Collected data entries:

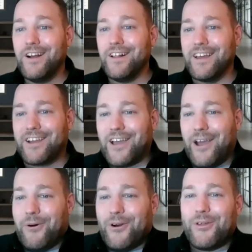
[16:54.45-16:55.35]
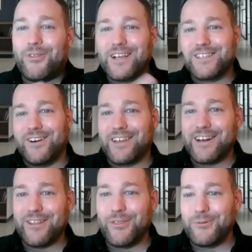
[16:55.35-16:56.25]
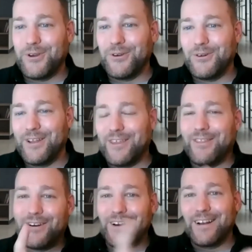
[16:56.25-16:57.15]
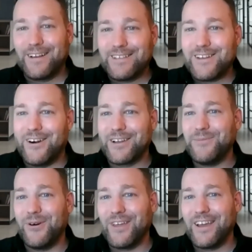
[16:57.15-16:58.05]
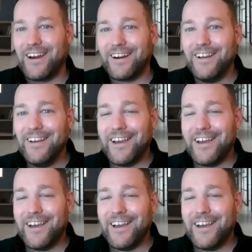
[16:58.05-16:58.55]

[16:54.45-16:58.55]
Like, okay, what are the things that are getting through? And then they're going to target more there.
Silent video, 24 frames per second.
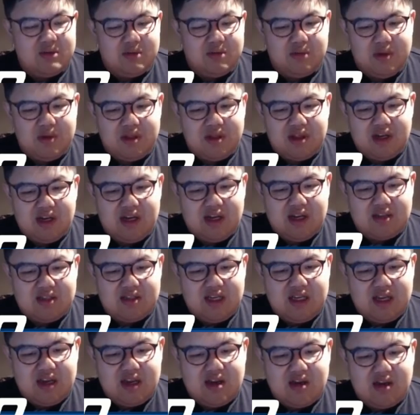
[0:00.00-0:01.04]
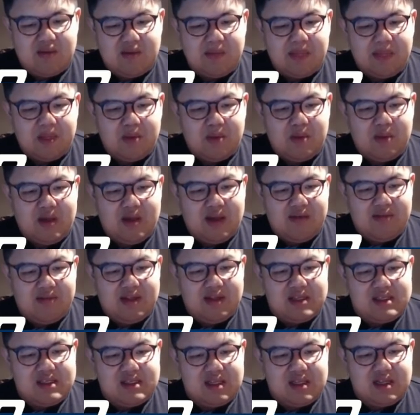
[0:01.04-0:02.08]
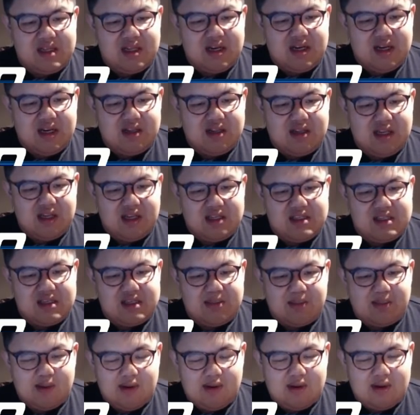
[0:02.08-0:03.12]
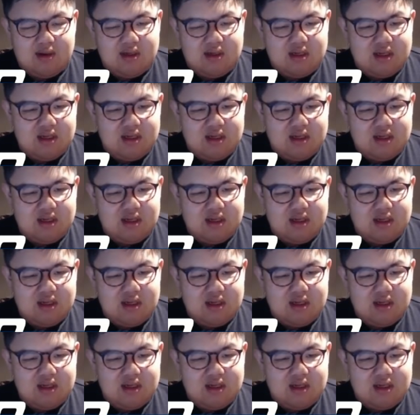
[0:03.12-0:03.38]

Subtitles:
We thin our deck. We have this to thin our deck some more.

Action item -> Could you copy exactly, and with no pictures, the lines above from the one containing "Silent video, 24 frames per second." through the last line, both included?

Solution for this problem ->
Silent video, 24 frames per second.
[0:00.00-0:01.04]
[0:01.04-0:02.08]
[0:02.08-0:03.12]
[0:03.12-0:03.38]

Subtitles:
We thin our deck. We have this to thin our deck some more.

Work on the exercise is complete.